▶ Assigned task
Set down every record below exactly as it appears, but without the pictures.

= = = = =

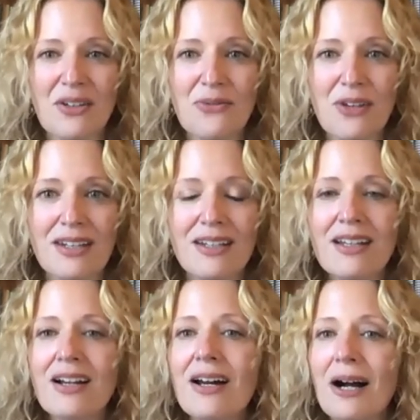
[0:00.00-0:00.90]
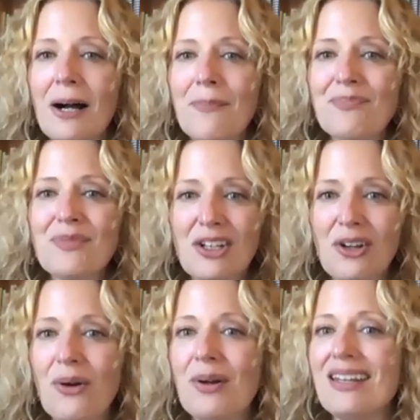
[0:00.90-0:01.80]
fit. Um, you
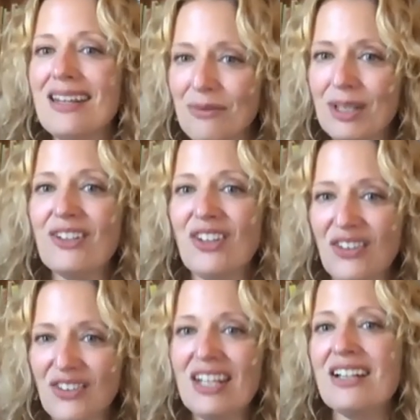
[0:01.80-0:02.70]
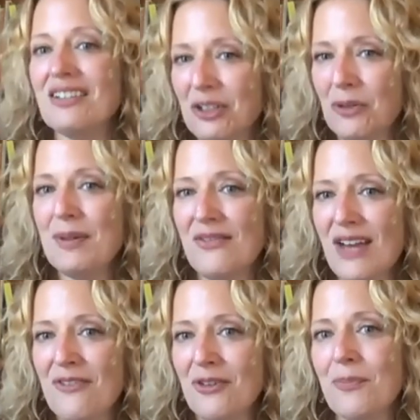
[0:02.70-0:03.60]
know, it, it really does take a little bit of
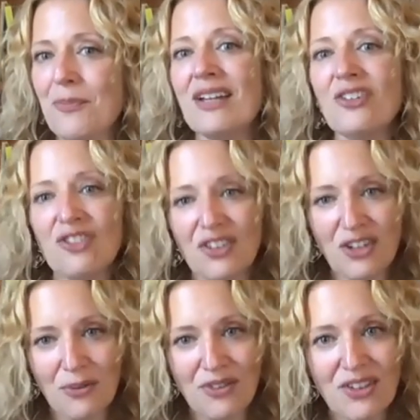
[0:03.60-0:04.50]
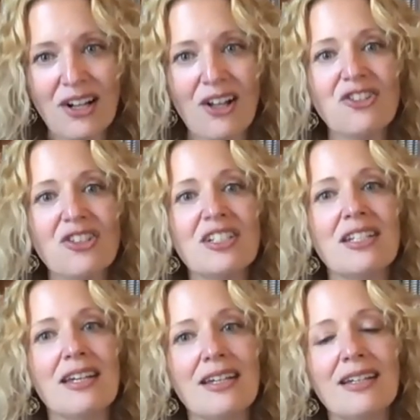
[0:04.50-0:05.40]
effort, but I usually start with psychology
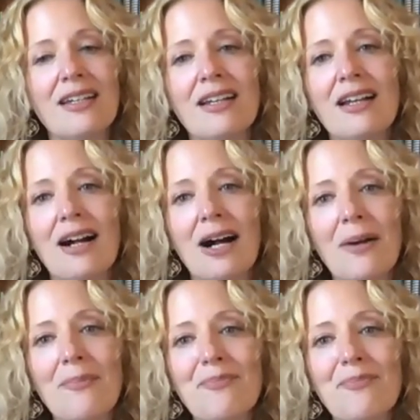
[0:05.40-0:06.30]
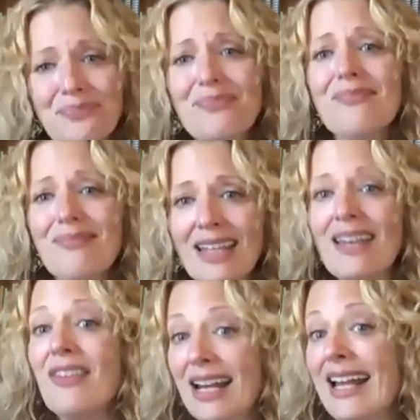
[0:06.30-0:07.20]
today. Um,
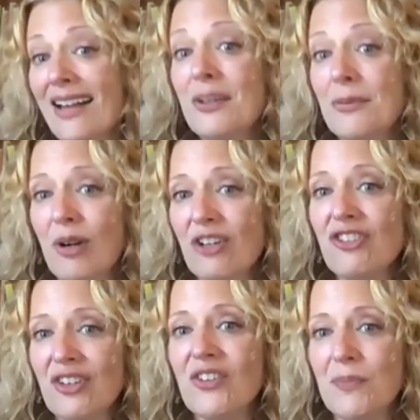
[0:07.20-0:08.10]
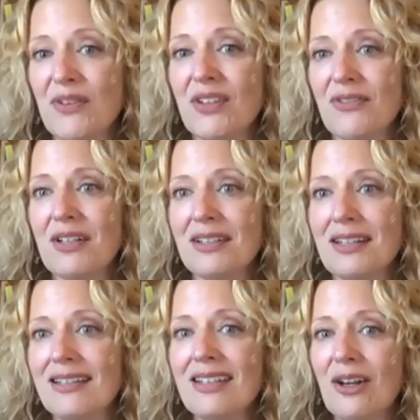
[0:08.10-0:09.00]
and then I ask them questions
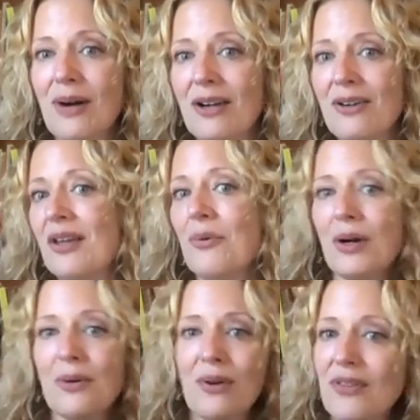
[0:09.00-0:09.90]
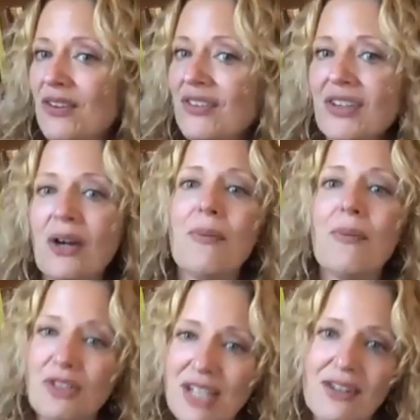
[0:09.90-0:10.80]
specifically, you know, how do they work with this? What
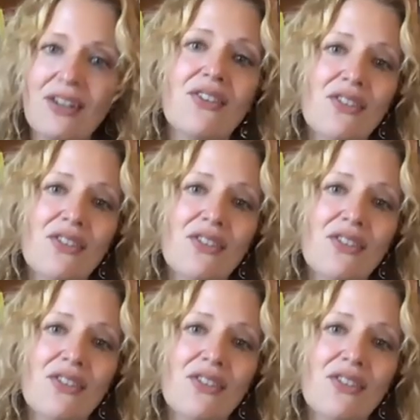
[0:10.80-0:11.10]
modalities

= = = = =

▶ Your solution
[0:00.00-0:00.90]
[0:00.90-0:01.80]
fit. Um, you
[0:01.80-0:02.70]
[0:02.70-0:03.60]
know, it, it really does take a little bit of
[0:03.60-0:04.50]
[0:04.50-0:05.40]
effort, but I usually start with psychology
[0:05.40-0:06.30]
[0:06.30-0:07.20]
today. Um,
[0:07.20-0:08.10]
[0:08.10-0:09.00]
and then I ask them questions
[0:09.00-0:09.90]
[0:09.90-0:10.80]
specifically, you know, how do they work with this? What
[0:10.80-0:11.10]
modalities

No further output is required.